(Saved entries)
********************

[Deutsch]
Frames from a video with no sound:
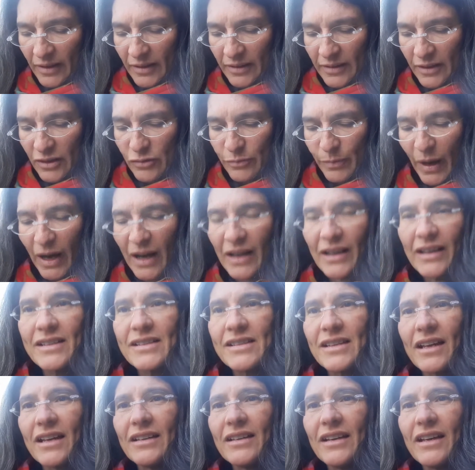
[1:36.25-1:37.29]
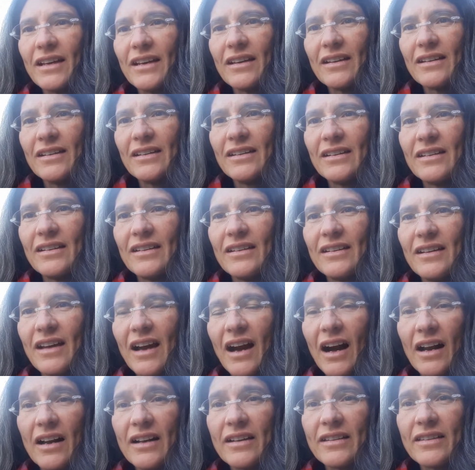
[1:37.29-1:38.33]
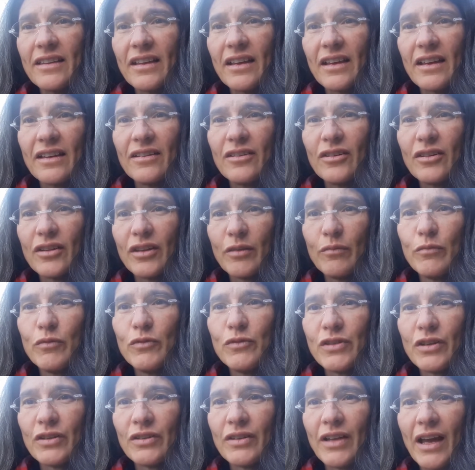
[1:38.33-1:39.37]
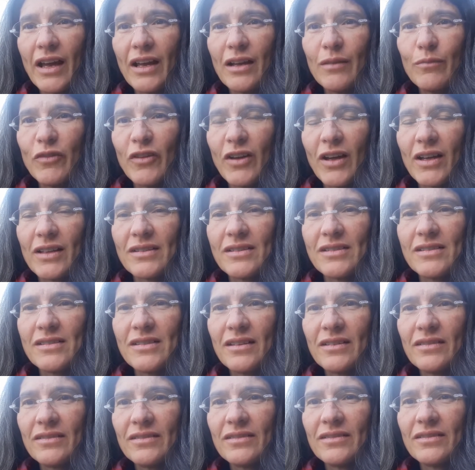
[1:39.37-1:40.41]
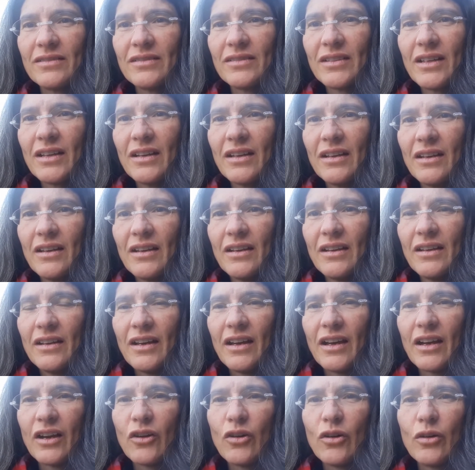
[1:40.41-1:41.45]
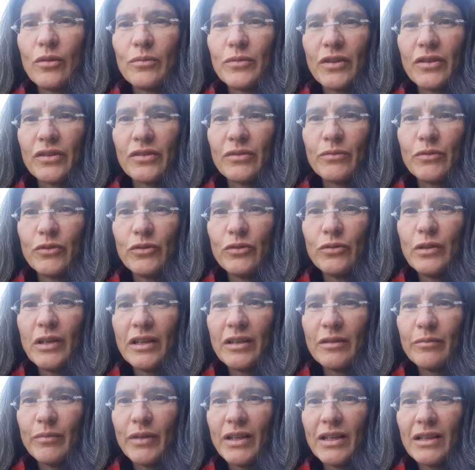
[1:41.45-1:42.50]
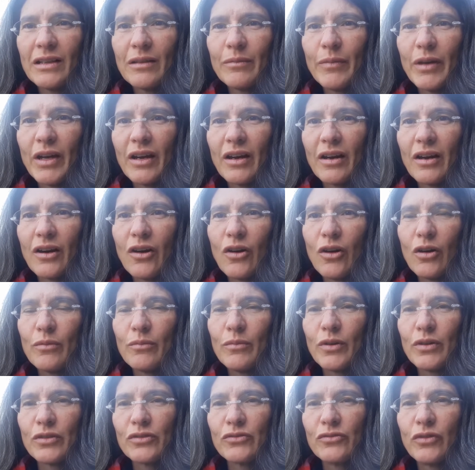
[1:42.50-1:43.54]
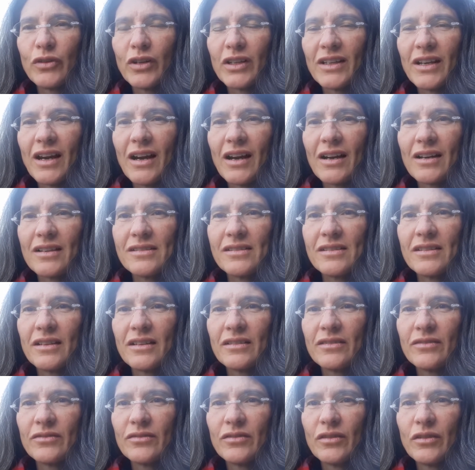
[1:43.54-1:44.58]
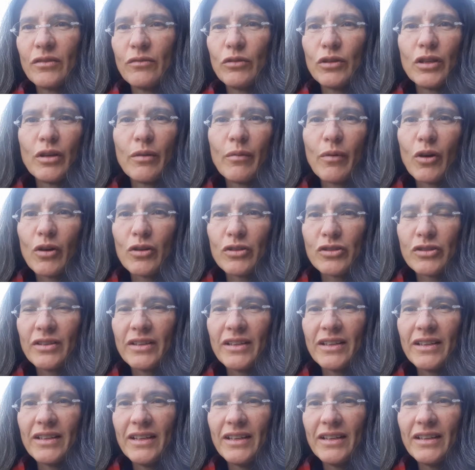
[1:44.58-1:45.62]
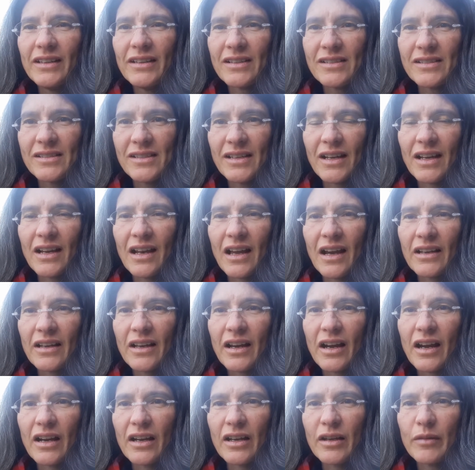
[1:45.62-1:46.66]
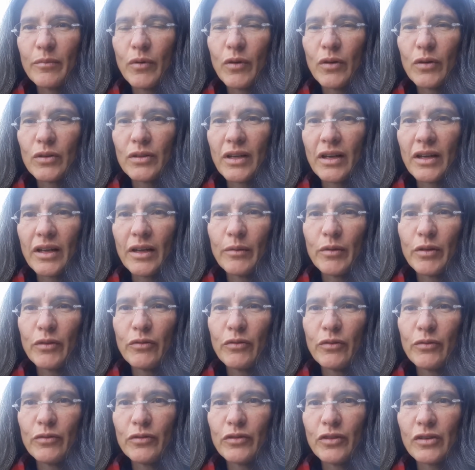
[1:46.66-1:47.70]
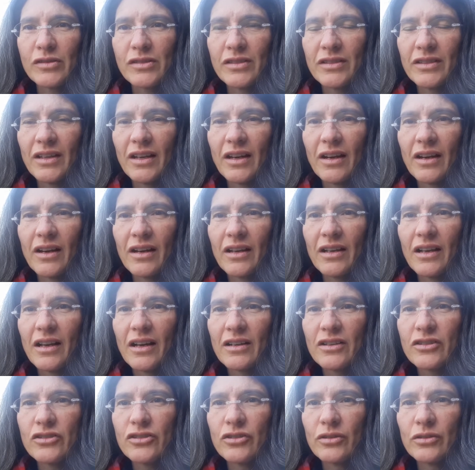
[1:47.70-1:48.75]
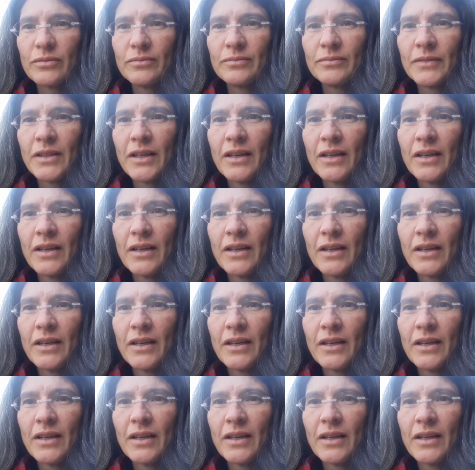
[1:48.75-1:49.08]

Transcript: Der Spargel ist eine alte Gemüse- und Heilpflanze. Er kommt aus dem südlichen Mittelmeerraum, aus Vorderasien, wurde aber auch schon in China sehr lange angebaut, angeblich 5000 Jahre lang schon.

********************

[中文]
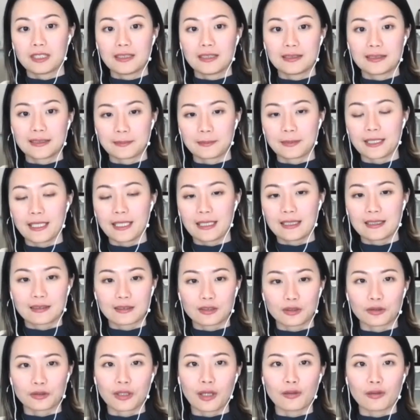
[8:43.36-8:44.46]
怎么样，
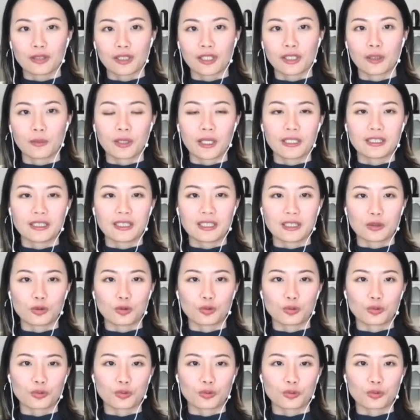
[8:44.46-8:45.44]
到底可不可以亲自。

********************

> Work request: Set the pictures aside and reproduce exactly the lines above, from the line holding "[1:40.41-1:41.45]" through the line holding "Transcript: Der Spargel", both included, with nothing else.

> Solution to the problem:
[1:40.41-1:41.45]
[1:41.45-1:42.50]
[1:42.50-1:43.54]
[1:43.54-1:44.58]
[1:44.58-1:45.62]
[1:45.62-1:46.66]
[1:46.66-1:47.70]
[1:47.70-1:48.75]
[1:48.75-1:49.08]

Transcript: Der Spargel ist eine alte Gemüse- und Heilpflanze. Er kommt aus dem südlichen Mittelmeerraum, aus Vorderasien, wurde aber auch schon in China sehr lange angebaut, angeblich 5000 Jahre lang schon.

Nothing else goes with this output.